Pillay states that in addition to road accidents, South Africa’s high rate of traumatic brain injuries is also due to interpersonal violence – the leading cause of injury-related deaths in South Africa – as well as the high involvement of pedestrians in road traffic accidents.

“There are two age-related peaks of those vulnerable to head injuries – the young (under 45) due to motor vehicle accidents, and the elderly due to falls.

“The effects of TBI can range from mild “concussion” with brief loss of consciousness through to severe and permanent damage, affecting the victims’ mental and physical health and functioning, as well as their employment, family and social life.

“Mild TBI or concussion is not as innocuous as previously thought, and more attention is now being paid to recurrent mild head injuries, for example suffered in contact sports like boxing or rugby,” she said.

Pillay advises that if symptoms such as headaches, fatigue, dizziness, difficulties in concentrating, depression, anxiety, changes in sleeping patterns, and irritability, or a short temper persist after an accident or other head injury event, a medical professional such as a psychiatrist, neurologist or neurosurgeon should be consulted as soon as possible.

She says a traumatic brain injury could also lead to the onset of mental health disorders, depending on the severity of the head injury, exposure to recurrent head injuries and underlying factors such as a family history of psychiatric disorders.

“Depression, anxiety and post-traumatic disorders, as well as substance abuse, are more common in chronic TBI sufferers than in the general population, resulting either from the injury itself, the patient’s reaction to having been injured, or worsening of an underlying psychiatric disorder that was present before the injury.

“The severity of a TBI is classified by assessing the patient’s state of consciousness using the Glasgow Coma Scale as well as the length of time it takes for post-traumatic amnesia (forgetfulness) to pass and the patient is able to remember day-to-day events.

“The acute phase of a TBI usually lasts up to two months after the injury, depending on the severity, she said, but if symptoms persist for longer, the TBI would be considered chronic and a medical professional should be consulted,” says Pillay.

According to Pillay, in addition to headaches and disorders such as depression, symptoms can include personality changes, aggression, apathy or suicidal behaviour as well as neurocognitive disorders such as post-traumatic amnesia and problems with information processing, attention and concentration, poor short-term memory or difficulties in planning and organising routine events.

“In vehicle accidents, the sheer force of the impact can cause the brain to collide with the hard bone of the skull as the result of “acceleration-deceleration” forces, where the head comes to a quick stop while the brain continues its momentum.

“The sudden movement of the brain in different directions after an impact damages the brain cells, causing the nerve cells to swell, and eventually leading to permanent damage.
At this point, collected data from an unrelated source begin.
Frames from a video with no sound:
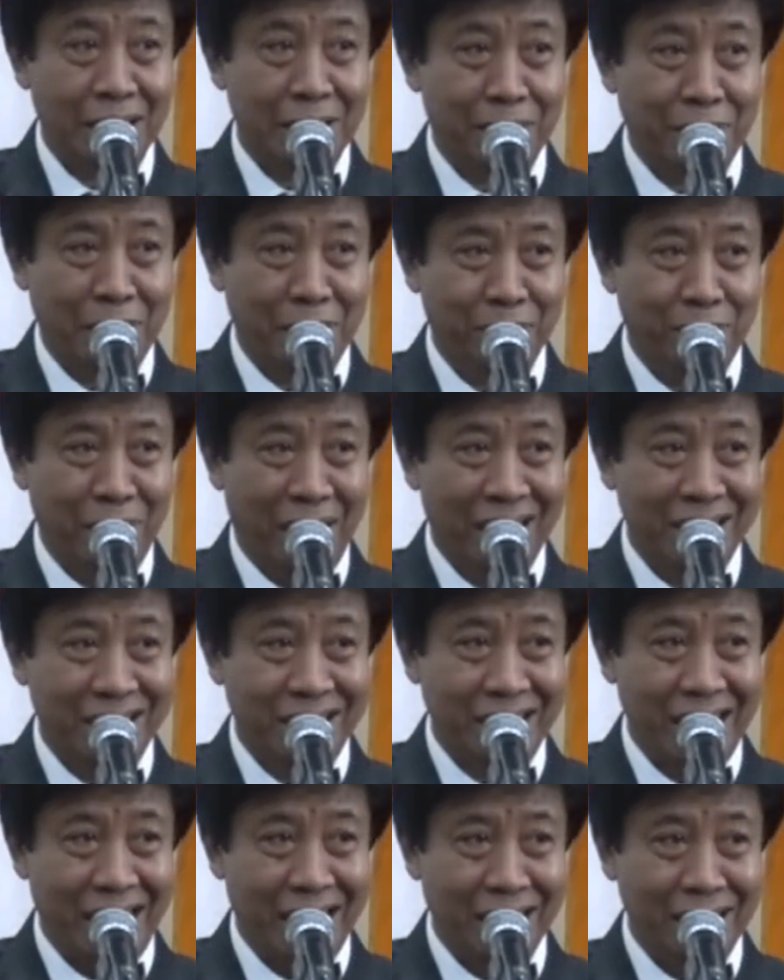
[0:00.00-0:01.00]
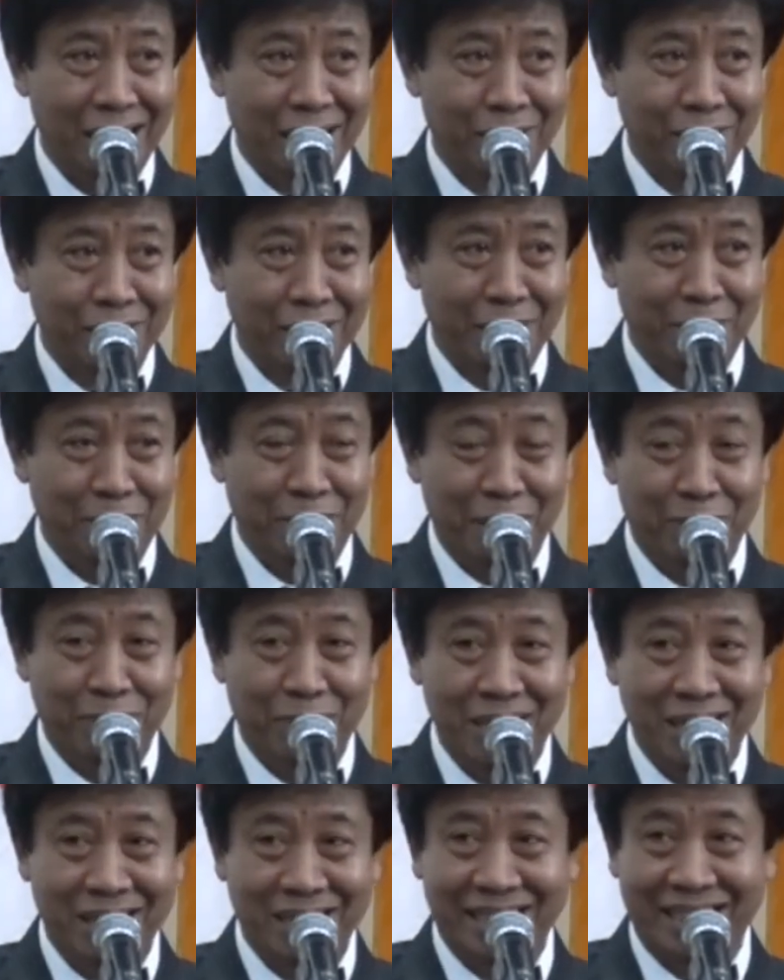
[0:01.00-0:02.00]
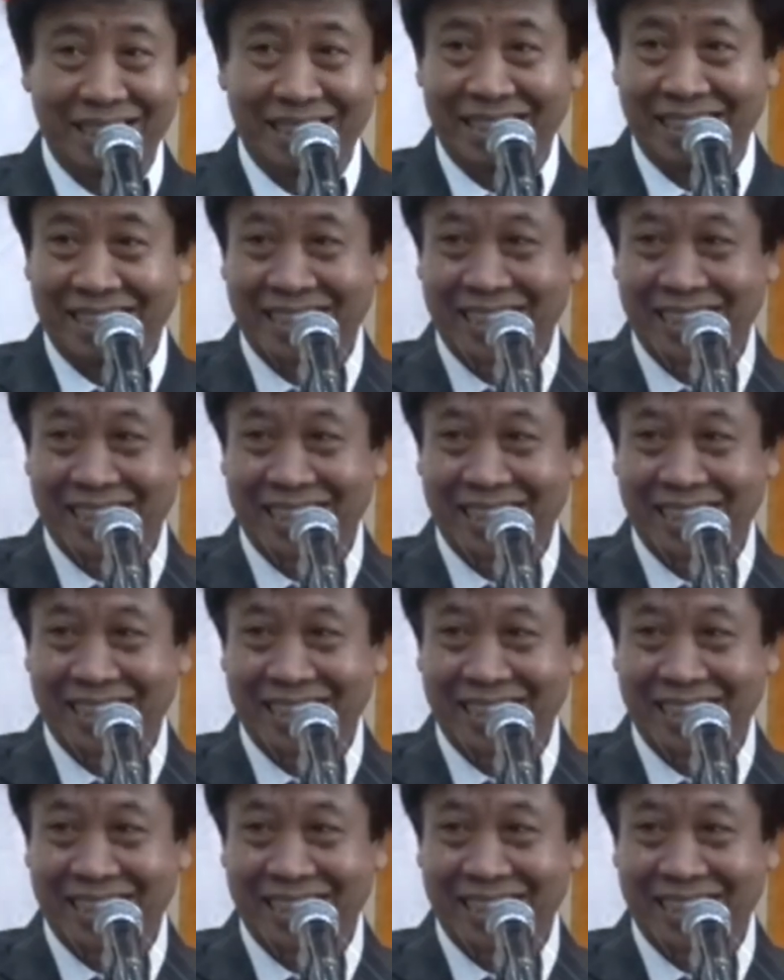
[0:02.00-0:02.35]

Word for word: depan pengajian atau di depan mana ini?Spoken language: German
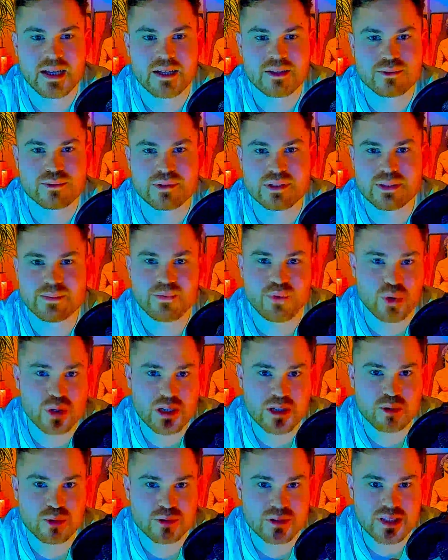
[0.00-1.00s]
und im
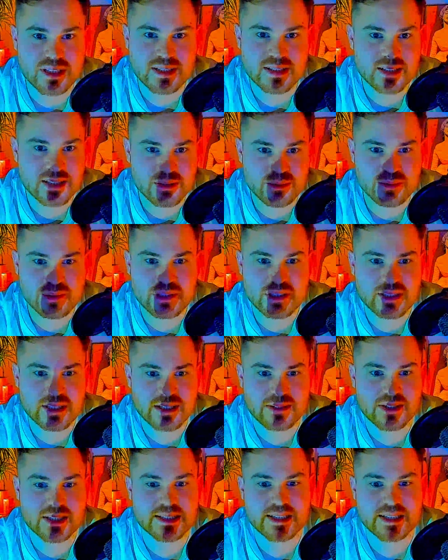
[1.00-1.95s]
Vordergrund ich natürlich, der was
This type of injury – bruising (contusion) or internal bleeding – doesn’t necessarily involve fracturing of the skull, and so is not always immediately detectable. “A formal diagnosis of TBI is made based on the presence of neurological symptoms such as loss of consciousness, disorientation or confusion; neuropsychiatric symptoms such as behaviour changes, anxiety or depression, severe headaches or sleeping disturbances and or detection of bleeding in the brain.”
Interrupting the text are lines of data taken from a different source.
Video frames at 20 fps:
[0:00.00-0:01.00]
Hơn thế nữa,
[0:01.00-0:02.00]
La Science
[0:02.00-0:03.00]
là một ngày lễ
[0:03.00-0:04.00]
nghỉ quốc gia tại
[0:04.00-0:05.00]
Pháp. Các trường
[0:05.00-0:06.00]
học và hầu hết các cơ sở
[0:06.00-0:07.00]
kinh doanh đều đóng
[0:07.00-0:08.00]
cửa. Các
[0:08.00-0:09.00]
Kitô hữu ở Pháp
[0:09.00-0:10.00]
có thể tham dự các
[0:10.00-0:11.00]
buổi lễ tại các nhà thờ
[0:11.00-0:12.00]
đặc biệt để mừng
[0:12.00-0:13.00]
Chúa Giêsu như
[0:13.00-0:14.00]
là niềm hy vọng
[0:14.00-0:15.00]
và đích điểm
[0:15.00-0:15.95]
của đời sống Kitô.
Pillay warns that excessive alcohol use – leading to road accidents, assault and falls – heighten the risk of suffering a traumatic brain injury, and especially advised motorists and pedestrians to take safety precautions such as staying alert, awake, buckling up and not texting while walking or driving.

“Rather be safe than sorry, seek medical help sooner rather than later if symptoms persist or there is any cause for concern after an accident or head injury,” she concludes.